A sessão da Câmara Municipal de ontem foi daquelas típicas de período eleitoral: com poucos oradores, muitos parlamentares fora do plenário, pauta curta e adiamento de projetos. Foram cerca de três horas de reunião e a discussão mais relevante girou em torno das deficiências dos serviços de saúde mental no município. O tema se prolongou até o início da troca de provocações entre Roque Ferreira (PT) e Marcelo Borges (PSDB), acerca da histórica rivalidade entre as duas siglas.
O debate foi motivado pela aprovação do projeto de autoria de Paulo Eduardo de Souza (PSB), que cria a “Semana Municipal de Conscientização e Orientação sobre a Saúde Mental”. Os discursos dos vereadores mostraram que o atendimento a essa área regrediu nos últimos anos.

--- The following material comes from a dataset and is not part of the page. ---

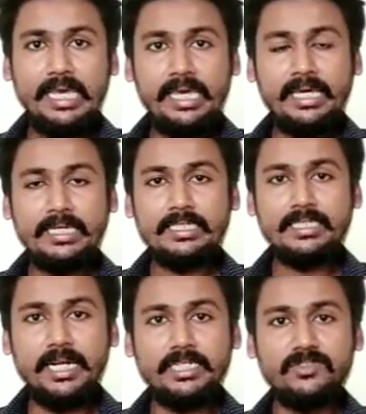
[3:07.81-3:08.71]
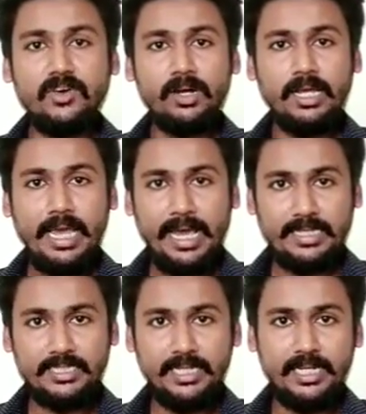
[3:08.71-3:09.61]
A stands for
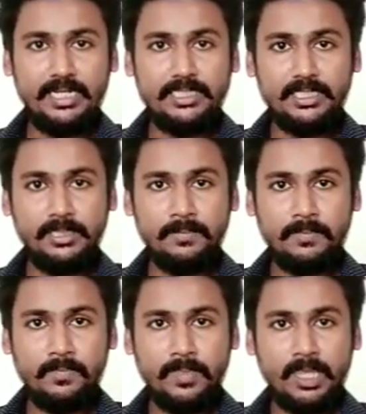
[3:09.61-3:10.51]
acceleration,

O socialista exibiu vídeos com trechos da audiência pública convocada para discutir as políticas de saúde mental. Além de profissionais do setor, familiares de doentes relataram os dramas com a falta de assistência. Paulo Eduardo elencou diversos diagnósticos para mostrar a abrangência da área e disse que um dos principais problemas é a falta de médicos especialistas em Psiquiatria. “Assim como acontece com a Pediatria. Os profissionais buscam aquelas especialidades mais rentáveis”, lembrou.
Candidata à Prefeitura de Bauru, Chiara Ranieri (DEM) destacou a responsabilidade do município sobre o problema e cobrou o funcionamento 24 horas de uma unidade do Centro de Atenção Psicossocial (Caps). “As pessoas não têm hora para ter crise. Quem sabe a lei não ajude a conscientizar o Executivo”, ironizou.
Roque Ferreira (PT) afirmou que Bauru sofreu retrocesso no atendimento à saúde mental e Marcelo Borges endossou o discurso, lembrando a revolução no setor sob a gestão do falecido Davi Capistrano à frente da Secretaria Municipal de Saúde, durante o primeiro governo de Tuga Angerami, na década de 1980.
Chumbo trocado
O tucano aproveitou as críticas de Roque ao sistema atual e disse que o petista é responsável pela situação, pois ajuda a sustentar a gestão atual, de Rodrigo Agostinho (PMDB). Ferreira rebateu, alegando que combate o chamado ‘governo de coalisão’ e lembrou que o prefeito e sua adversária, Chiara, posam para fotos juntos em eventos sociais. “É tudo a mesma coisa. O eleitor tem que escolher na moedinha”, ironizou.
A partir disso, a troca de chumbo ganhou caráter folclórico e ambos arrancaram risos dos presentes. Marcelo lembrou algumas práticas do governo federal do PT, combatidas por Roque, como o recente pacote de concessão de rodovias. O tucano também criticou a aliança dos petistas com o PP de Paulo Maluf, em São Paulo, mas logo foi lembrado do apoio do ex-governador do Estado a Fernando Henrique Cardoso (PSDB).